Growing up, there wasn’t much to do in my hometown other than lap the mall and raid the local video store so, like many American teenagers, my first taste of freedom came the day I passed my driving test.
That first summer behind the wheel of my parents’ ancient Chevy Lumina, I spent countless hours driving nowhere in particular, soaking up my newfound independence. I would blast Ani DiFranco over the stereo and dream about the wider world that was suddenly within my reach, and all the roads I had yet to drive.
I was also, if I’m being honest, scared half to death.
Out in the suburbs, there’s a certain pernicious sense of hidden danger lying beneath the manicured surface. Anyone who grew up watching Unsolved Mysteries is all-too familiar with the fact that there were dark dangers tucked in the woods behind in the well-lit houses, perverts lurking in the lilac bushes, cold-blooded killers waiting to strike.
Hunched over the wheel, eyes fixed on the two spots of light the headlights cast on the otherwise-dark road, I would work myself up into an almighty terror. At any minute, it seemed to me, some red-eyed lunatic would jump in front of my car, or slash my tires, or appear in the rearview mirror, murder in his eyes.
It’s this particular terror that inspired my new novel, Don’t Turn Around. In it, two women drive through the night across the New Mexican desert. When a pair of headlights emerges from the dark and begins relentlessly pursuing them, they find themselves hurtling down the highway in the fight of their lives.
Books and film have long capitalized on the fear of the chase. Think of the sickening fear induced by the filthy, faceless, grunting tank truck in Steven Spielberg’s 1971 classic, Duel. The premise is simple—man passes truck on deserted highway, truck goes berserk—but its terror is absolute, and as we watch the truck in relentless pursuit of the hapless salesman, we can easily imagine ourselves behind the wheel.
There are few chase scenes as relentless as Chigurh’s pursuit of the hapless Llewelyn Moss in Cormac McCarthy’s No Country for Old Men. He is patient, methodical, unremitting to the point of tedium. And yet it’s this slow, deliberate pace that holds the reader so tight. Chigurh seems less like a man and more like a bullet traveling on a slow, steady trajectory aimed squarely at Llewelyn’s heart. We don’t know when it will hit its target, but we have no doubt that it will, and that when it does, that the shot will prove fatal.
Another brilliant slow-burn is Dorothy L Hughes’ 1962 noir masterpiece, An Expendable Man. In it, a young doctor is driving from his home in Los Angeles to a family wedding in Phoenix, Arizona. A woman flags down his Cadillac on a stretch of dusty highway and, despite misgivings, he agrees to give her a lift. His initial instincts prove correct as the hitchhiker inveigles her way into the doctor’s life in sinister, life-altering ways. This is a novel that’s heavy with dread, and the famous final twist is both shocking and illuminating, casting new light on the risk the doctor took by letting strange woman into his car.

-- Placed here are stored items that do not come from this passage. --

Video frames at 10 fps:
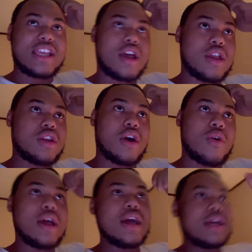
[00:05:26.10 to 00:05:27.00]
yeah, you know,
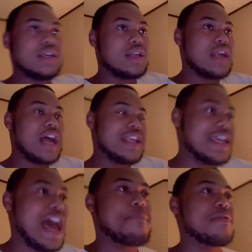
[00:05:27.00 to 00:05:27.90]
da da da, this
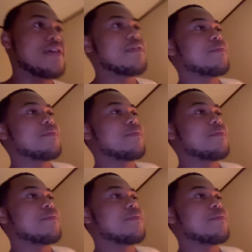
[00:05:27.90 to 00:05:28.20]
happened,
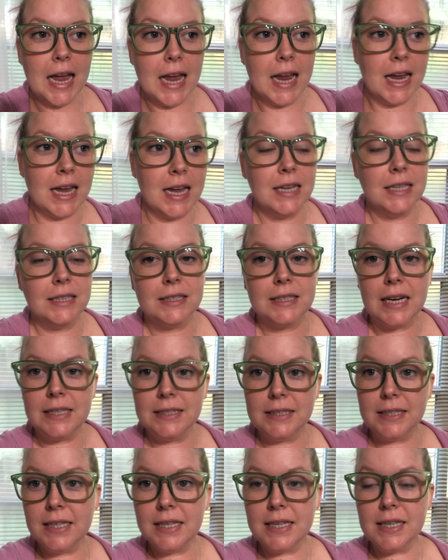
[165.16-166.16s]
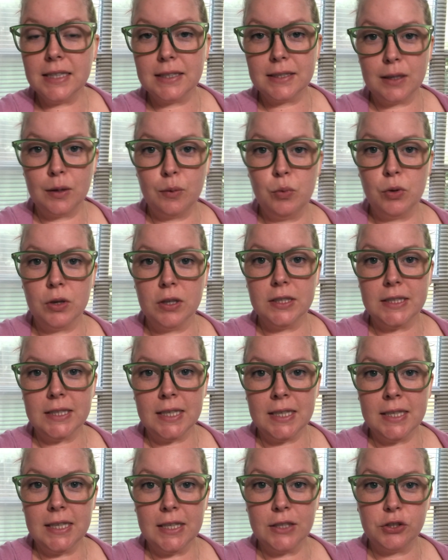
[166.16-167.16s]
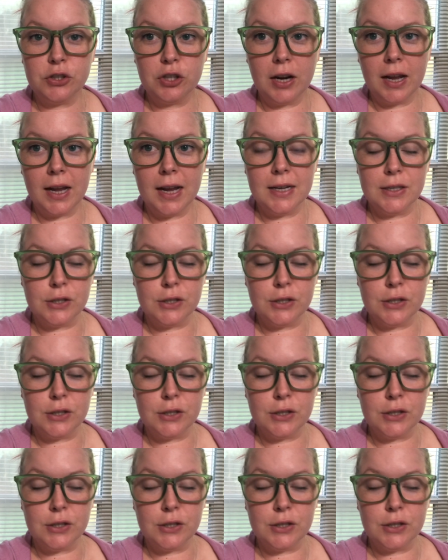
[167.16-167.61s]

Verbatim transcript: and I did get some words in yesterday.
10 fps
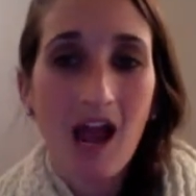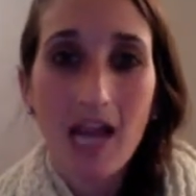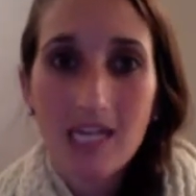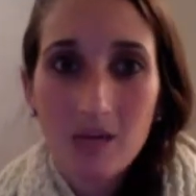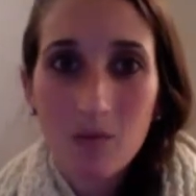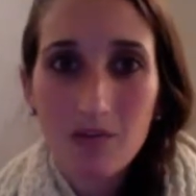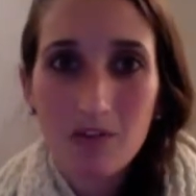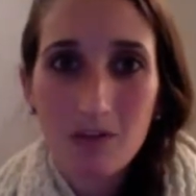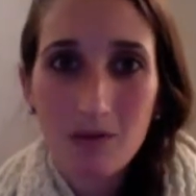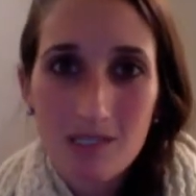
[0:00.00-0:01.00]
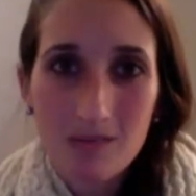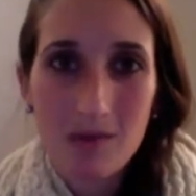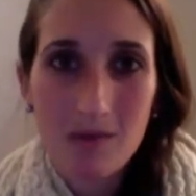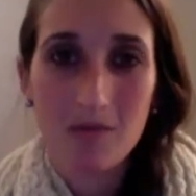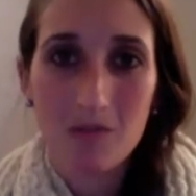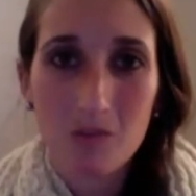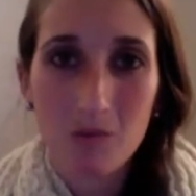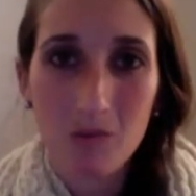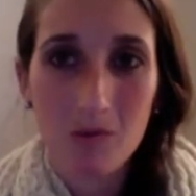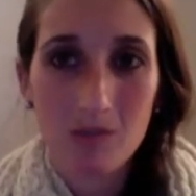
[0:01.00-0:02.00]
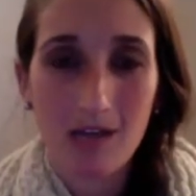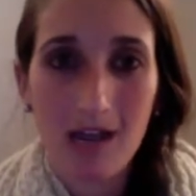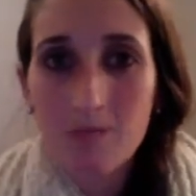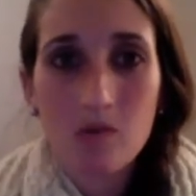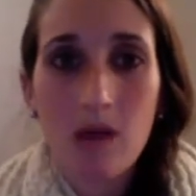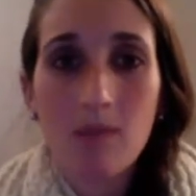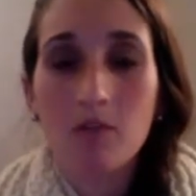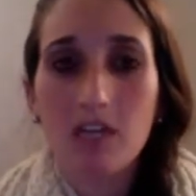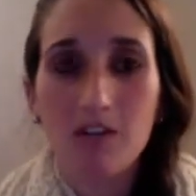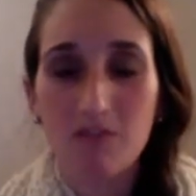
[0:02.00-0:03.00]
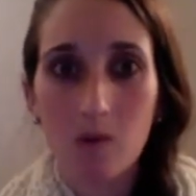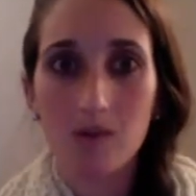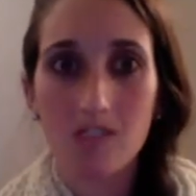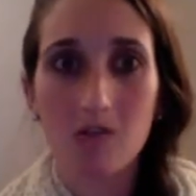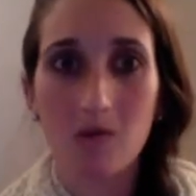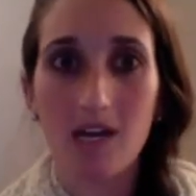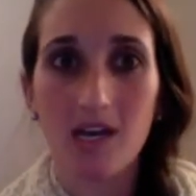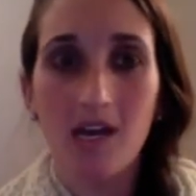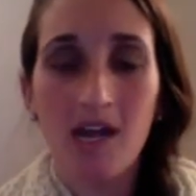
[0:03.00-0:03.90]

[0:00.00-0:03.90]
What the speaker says: I can't wait for your recipe about the Super Bowl tonight. I'm looking forward to it.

To my mind, one of the greatest car chase scenes ever committed to the page comes from Austin Wright’s novel Tony and Susan, which became the basis for the Tom Ford-directed film Nocturnal Animals. The scene opens with a family traveling on the interstate in the middle of the night. The road is close to empty; there’s a road rage incident, followed by an accident. The father, Tony, insists on stopping, even though his wife and teenage daughter beg him not to. But Tony feels compelled to do the decent thing, so he pulls over. This, of course, proves to be a fateful mistake, and changes the course of his life forever.
I’ve read that scene a half-dozen times, and its effect has never lessened. The desolation of the road, the terror of headlights bearing down, the helplessness of the family alone in their car, and sudden shock of horrific violence. The scene only lasts a few pages, but it stays with the reader long after, because the fear he conjures up is so real. He makes it all-too-easy for us to imagine making the same choices that Tony makes, and—God forbid—watching our own lives spin out of control.
I’m back behind the wheel these days, after fifteen car-free years in London. Every time I turn the key in the ignition and feel the engine rumble to life, I get that same spark of excitement that I did as a teenager. But I’m also a more cautious driver than I was back then, more inclined to assume the worst in other drivers. That’s the thing they don’t tell you about hitting the open road: the more you see of the world, the more you know to fear it.